State v. Sawyer

Decision Date04 February 2003
Docket NumberNo. 22382.,22382.
Citation74 Conn.App. 743,813 A.2d 1073
CourtConnecticut Court of Appeals
PartiesSTATE of Connecticut v. Douglas SAWYER.

David B. Bachman, for the appellant (defendant).

David C. Nelson, certified legal intern, with whom were Mitchell S. Brody, senior assistant state's attorney, and, on the brief, Scott J. Murphy, state's attorney, and Vernon D. Oliver, assistant state's attorney, for the appellee (state).

HEALEY, J.

The defendant, Douglas Sawyer, appeals from the judgment of conviction, rendered after a jury trial, of one count of sexual assault in the first degree in violation of General Statutes § 53a-70,1 one count of burglary in the first degree in violation of General Statutes § 53a-101 (a)(1),2 two counts of sexual assault in the third degree in violation of General Statutes § 53a-72a (a)(1),3 one count of threatening in violation of General Statutes § 53a-624 and one count of reckless endangerment in the first degree in violation of General Statutes § 53a-63.5 On appeal, the defendant claims that the court improperly admitted into evidence acts of uncharged misconduct. We affirm the judgment of the trial court.

The jury could have reasonably found the following facts. On July 15, 1998, the victim, D,6 lived with her boyfriend, her children and another couple in the town of Plymouth. After D's boyfriend and the other couple left to go shopping, D remained at home to watch her children. Also present in D's residence were children of the defendant.7 The defendant, who lived across the street from D, observed the children playing in a canoe that was in the backyard. He became upset, began to yell at the children and ordered them to stop playing in the canoe. The defendant went over and then entered D's home, and started to berate her for allowing the children to play on the canoe.

D went upstairs to watch television, and the defendant, uninvited, subsequently followed her into the living room. D was sitting in a rocking chair, and the defendant stood behind her. He then proceeded to reach under her shirt and grope her breasts. D repeatedly asked him to stop and to leave her alone. She also informed the defendant that she would tell her boyfriend what he had done.

The defendant then proceeded to unbutton D's jeans and inserted his finger into her vagina. D told him to stop. She attempted to push him off, but was unable to do so due to the defendant's size and superior strength. The defendant took a folding knife out of a sheath that he carried on his belt and opened it, exposing the blade. The defendant told her that he would kill her if she told anyone what had occurred.8 He then placed the knife blade on D's chest, causing her pain, but did not use enough force to break the skin.

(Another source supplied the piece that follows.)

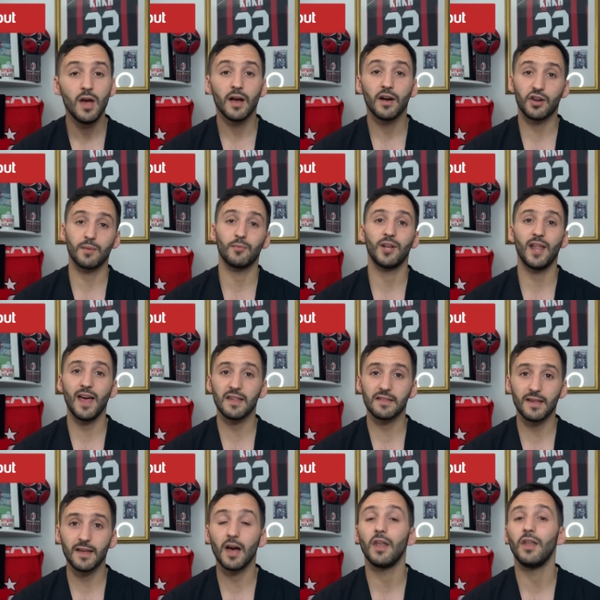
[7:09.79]

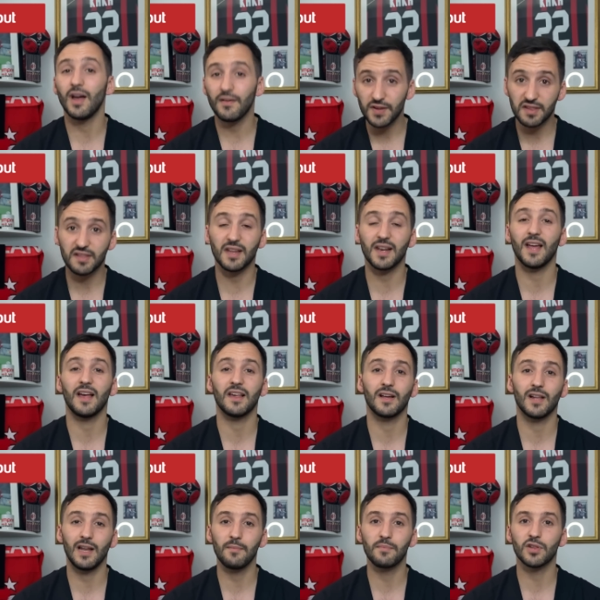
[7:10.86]
Cremonese, another Serie A club.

The defendant and D heard a motor vehicle arrive at the house. It was D's boyfriend and the other couple who lived with D returning from grocery shopping. The defendant folded the knife blade, placed it back in the sheath and left the victim's home.

D exhibited noticeable changes in her behavior after the July 15, 1998 assault. She became depressed, scared and withdrawn. On August 20, 1998, approximately five weeks after the defendant had assaulted her, D told her boyfriend and others about the sexual assault perpetrated by the defendant. D filed a complaint with the police department, and the defendant subsequently was arrested and charged.

After a jury trial, the defendant was convicted on all counts. The court sentenced him to an effective term of twenty years incarceration, suspended after twelve years, and ten years probation. This appeal followed. Additional facts will be set forth as necessary.

On appeal, the defendant claims that the court improperly admitted into evidence acts of uncharged misconduct. Specifically, the defendant argues that the court should not have admitted evidence that he (1) threatened his former wife over the telephone after she refused to engage in sexual relations with him, and (2) used a knife to puncture the tire of his former brotherin-law's motor vehicle after an argument. We disagree.

As an initial matter, we set forth the applicable standard of review and legal principles that govern our resolution of the defendant's appeal. "As a general rule, evidence of prior misconduct is inadmissible to prove that a criminal defendant is guilty of the crime of which the defendant is accused.... Such evidence cannot be used to suggest that the defendant has a bad character or a propensity for criminal behavior." (Internal quotation marks omitted.) State v. Torres, 57 Conn. App. 614, 621, 749 A.2d 1210, cert. denied, 253 Conn. 927, 754 A.2d 799 (2000); see Conn. Code Evid. § 4-5 (a); C. Tait, Connecticut Evidence (3d Ed. 2001) § 4.19.2, p. 232. "We have, however, recognized exceptions to the general rule if the purpose for which the evidence is offered is to prove intent, identity, malice, motive, a system of criminal activity or the elements of a crime." (Internal quotation marks omitted.) State v. Colon, 71 Conn.App. 217, 242, 800 A.2d 1268, cert. denied, 261 Conn. 934, 806 A.2d 1067 (2002); see also Conn. Code Evid. § 4-5(b).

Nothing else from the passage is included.